§ **Work instructions**
Every entry that follows must be written out exactly, apart from its pictures.

§ **Input data**
= Beginning of Section =
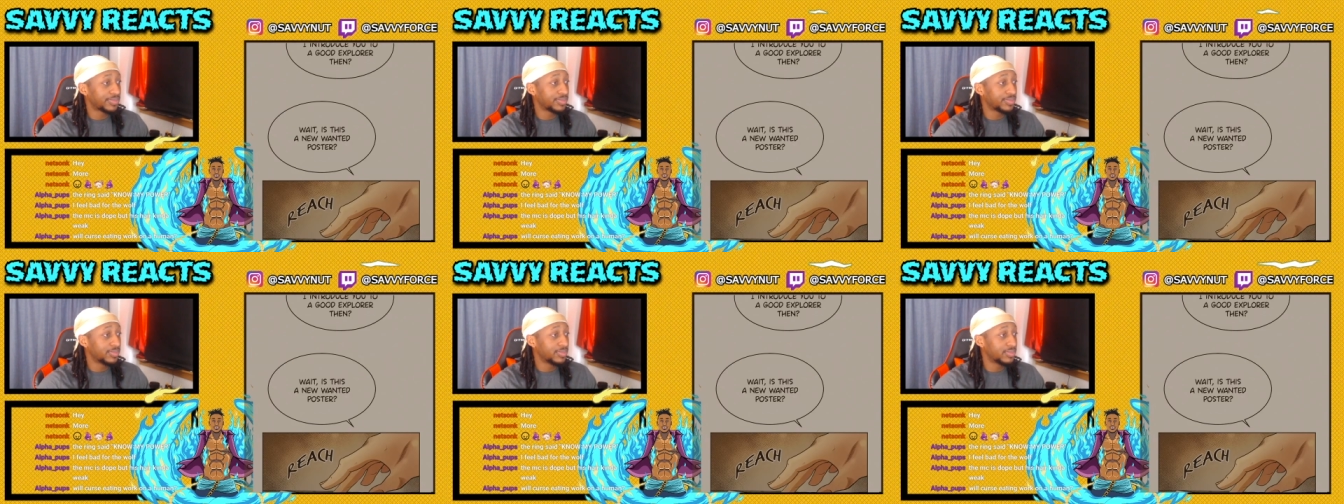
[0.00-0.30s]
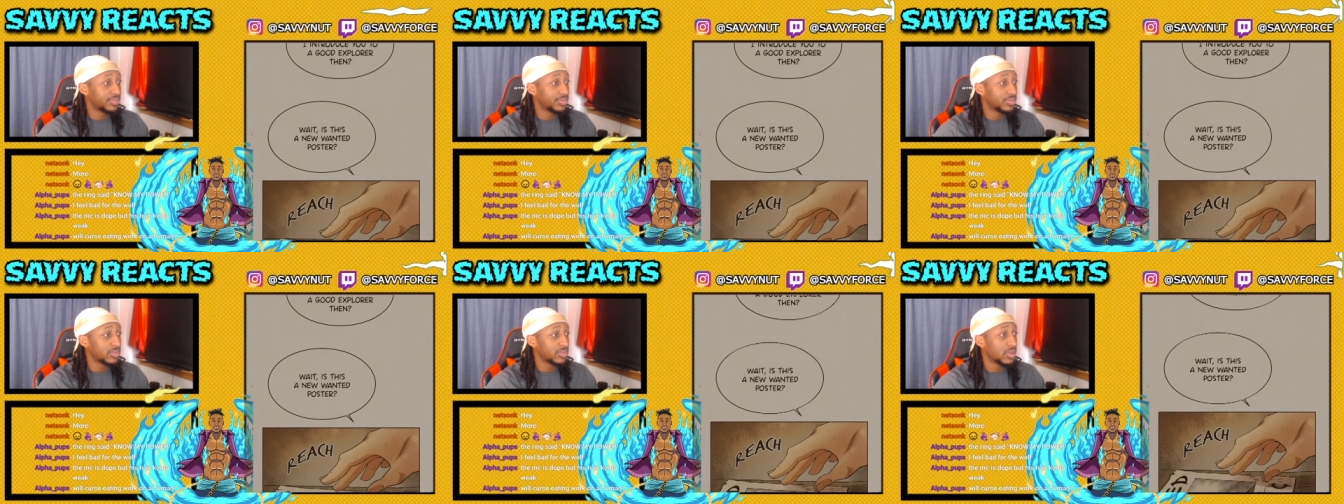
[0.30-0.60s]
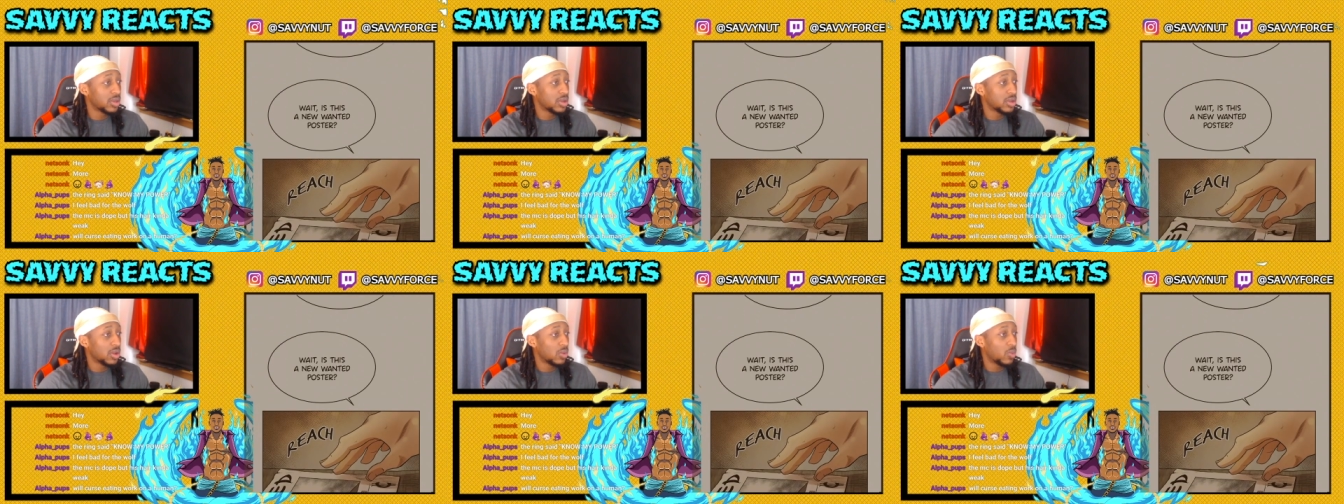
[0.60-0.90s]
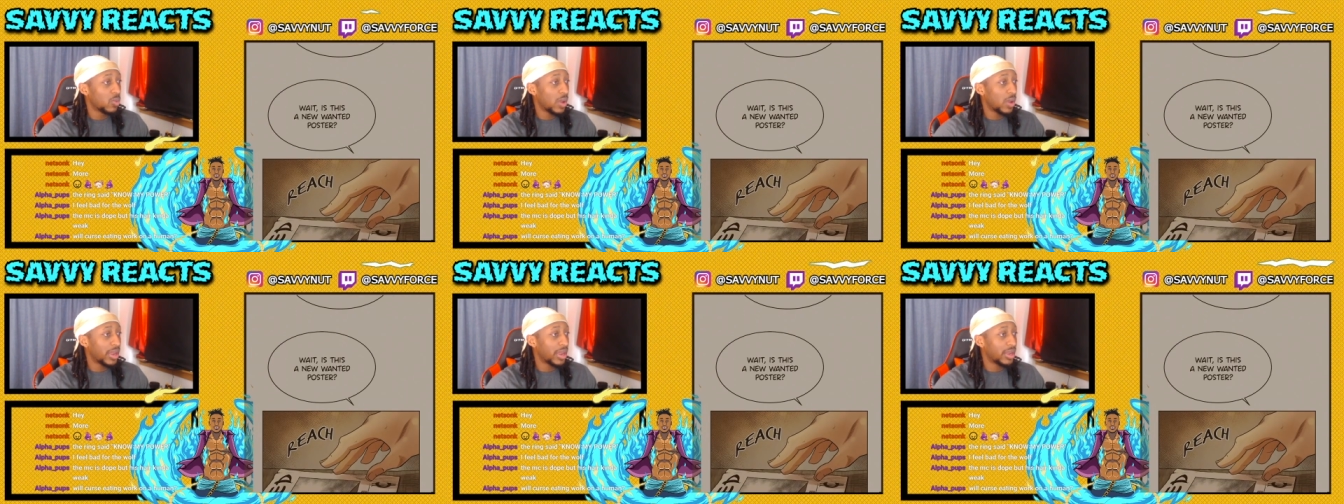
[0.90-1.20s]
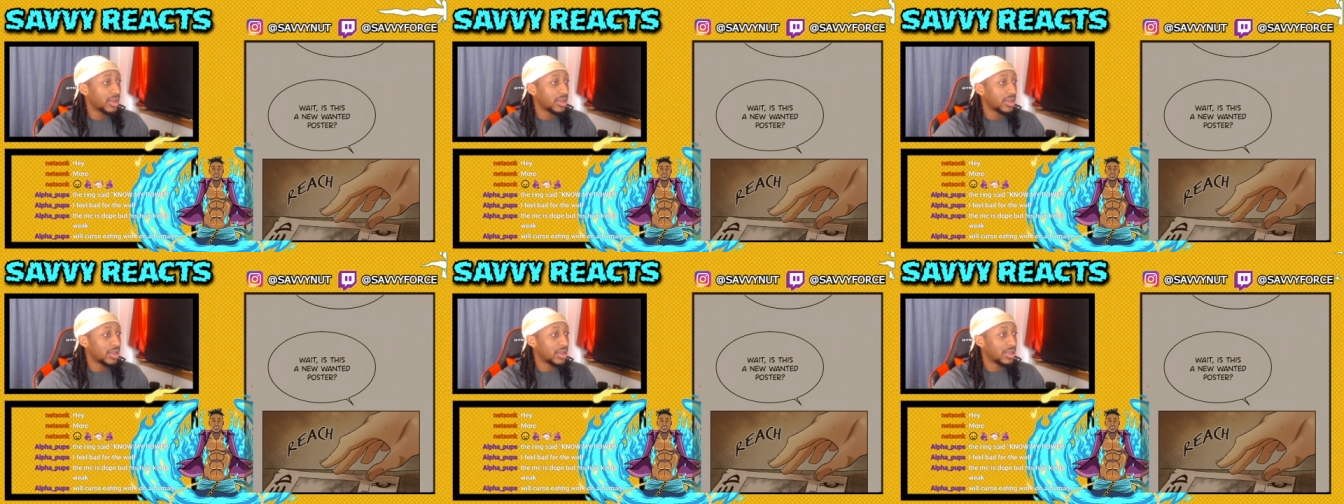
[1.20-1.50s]
Hmm.
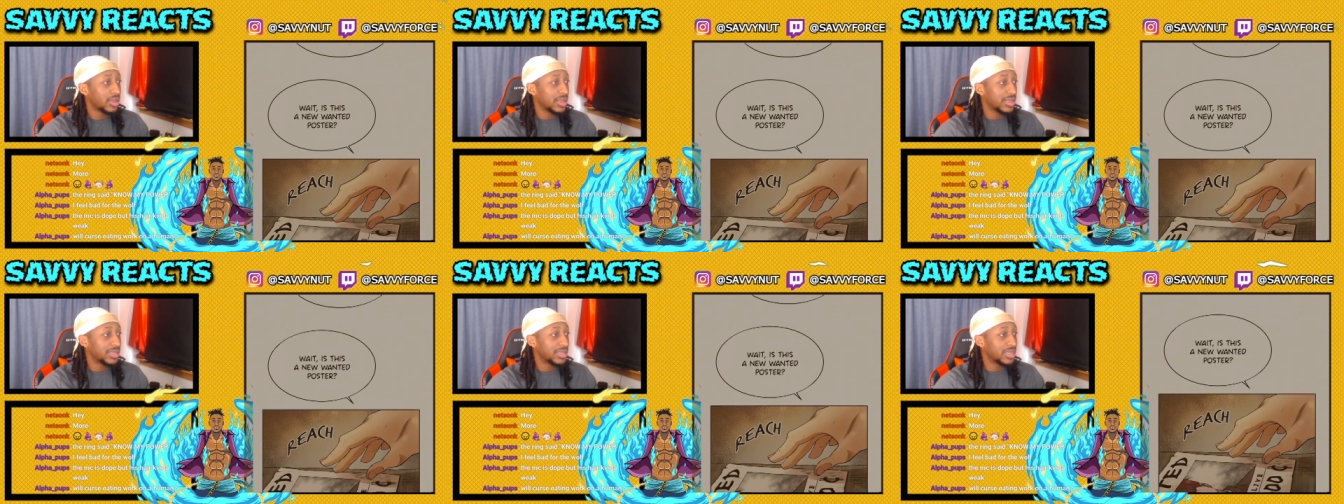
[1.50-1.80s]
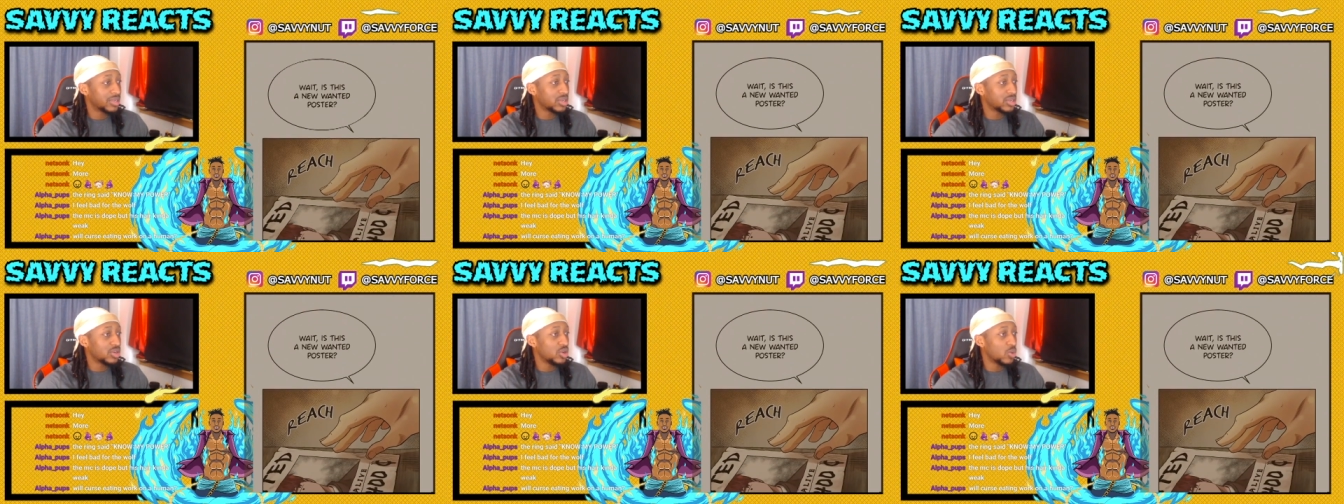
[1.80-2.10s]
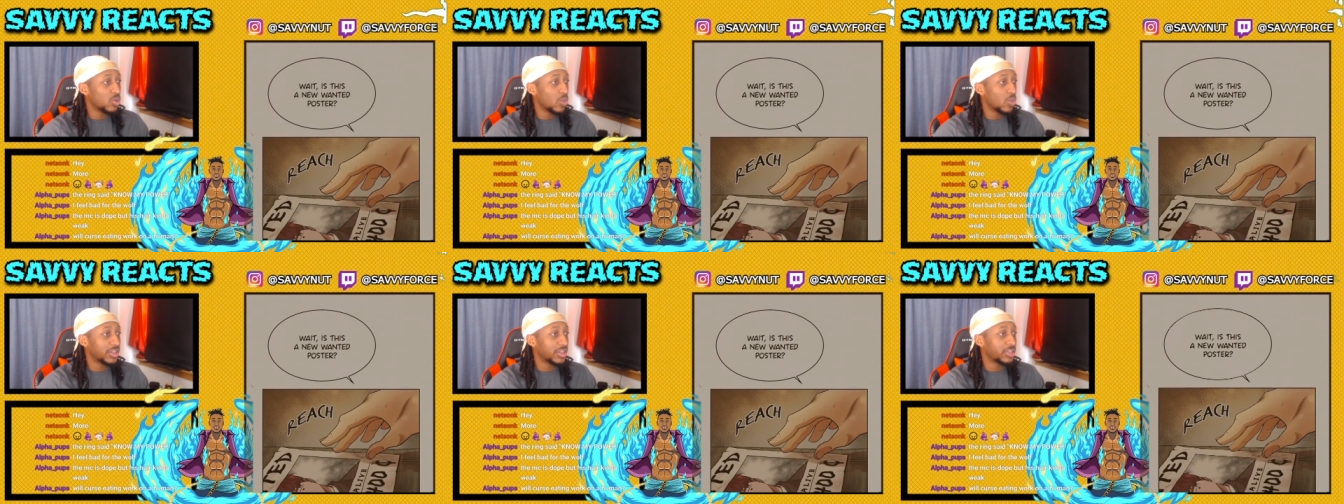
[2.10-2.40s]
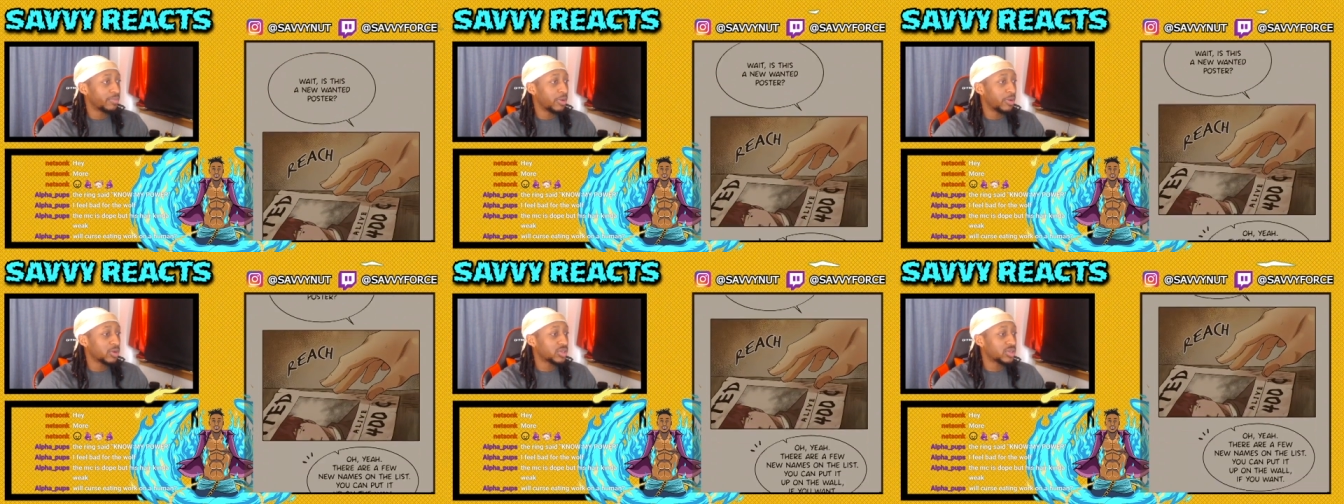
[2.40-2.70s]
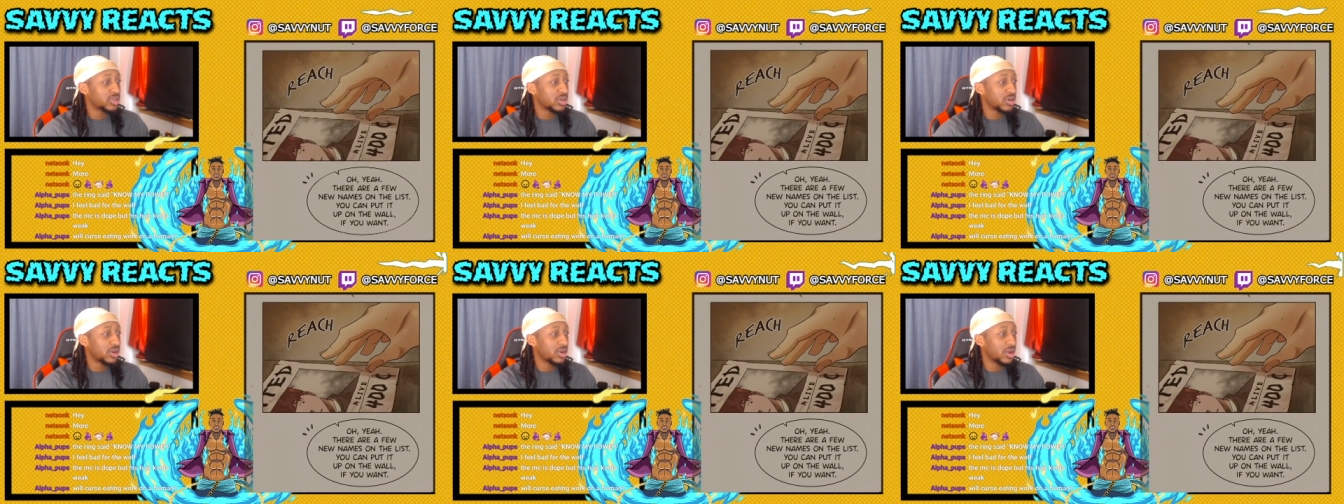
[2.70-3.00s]
Wait, is this a new wanted
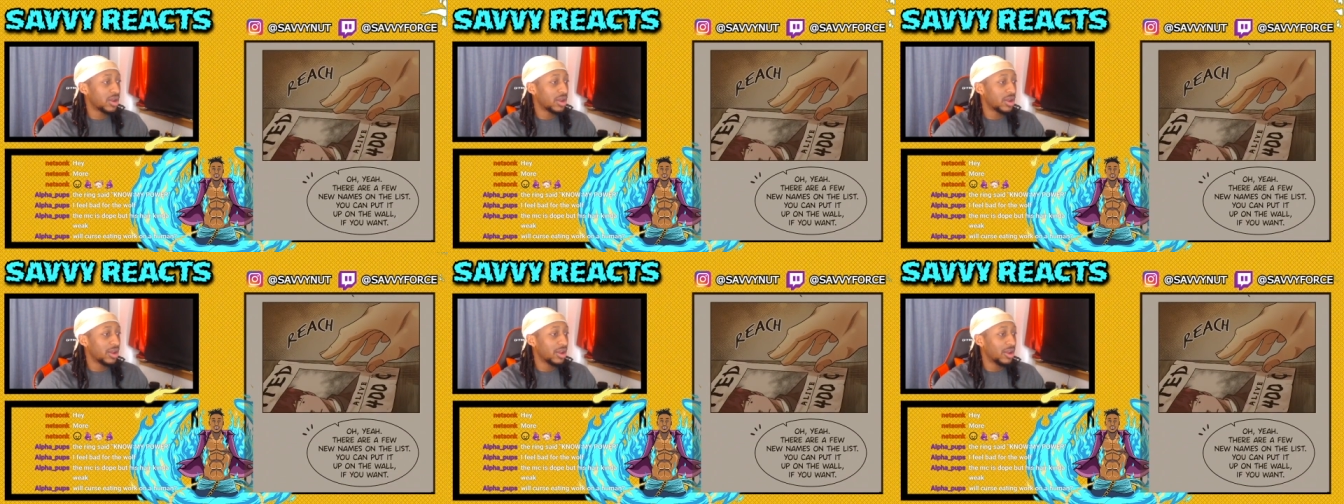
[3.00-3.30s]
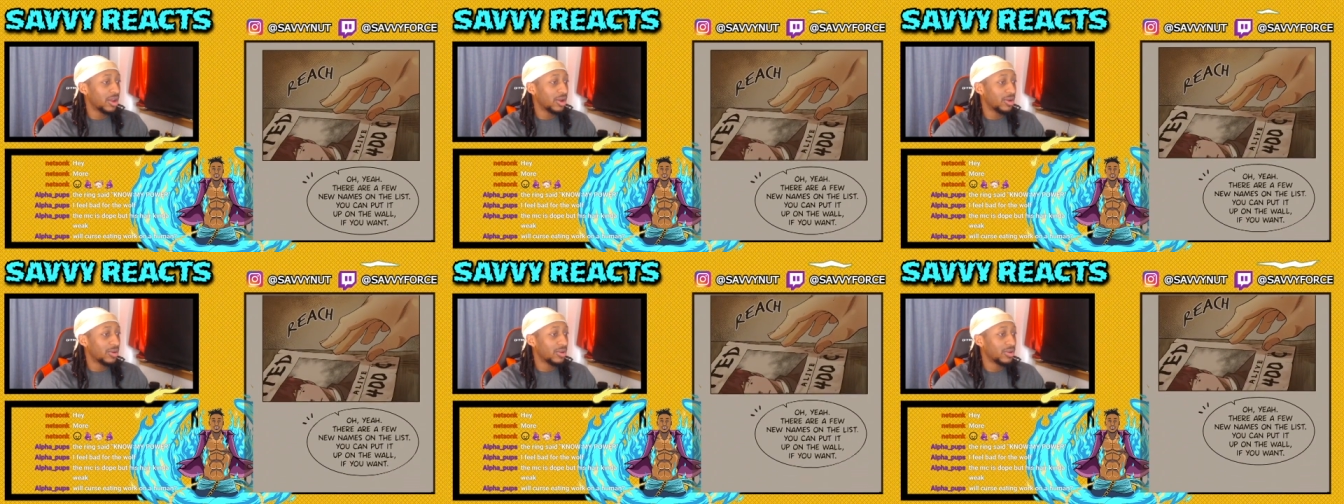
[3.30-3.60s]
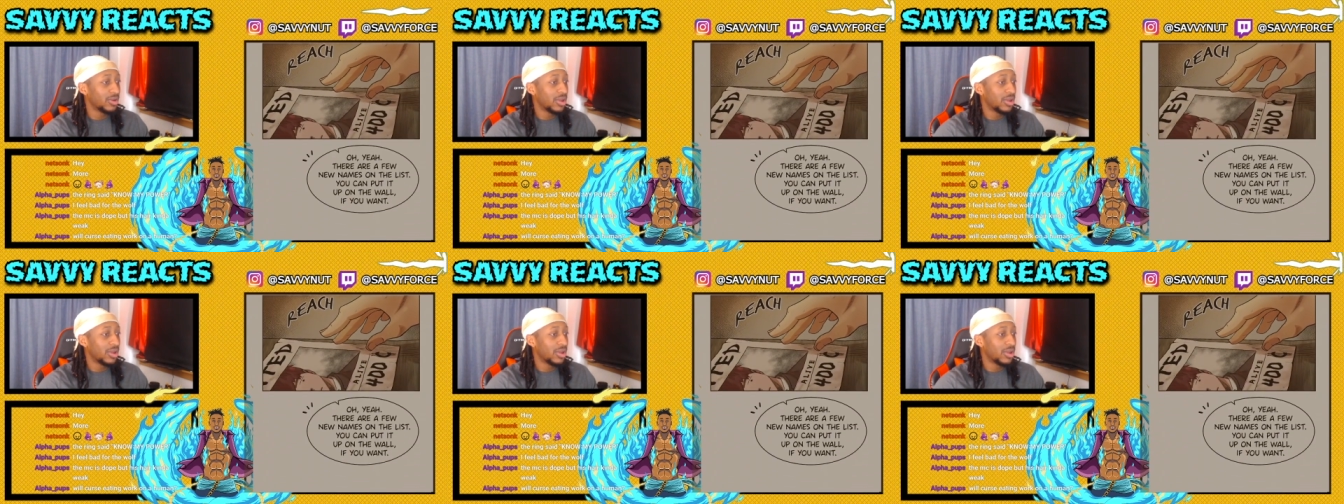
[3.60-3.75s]
poster? Uh-oh.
= End of Section =
§ **Response to the exercise**
[0.00-0.30s]
[0.30-0.60s]
[0.60-0.90s]
[0.90-1.20s]
[1.20-1.50s]
Hmm.
[1.50-1.80s]
[1.80-2.10s]
[2.10-2.40s]
[2.40-2.70s]
[2.70-3.00s]
Wait, is this a new wanted
[3.00-3.30s]
[3.30-3.60s]
[3.60-3.75s]
poster? Uh-oh.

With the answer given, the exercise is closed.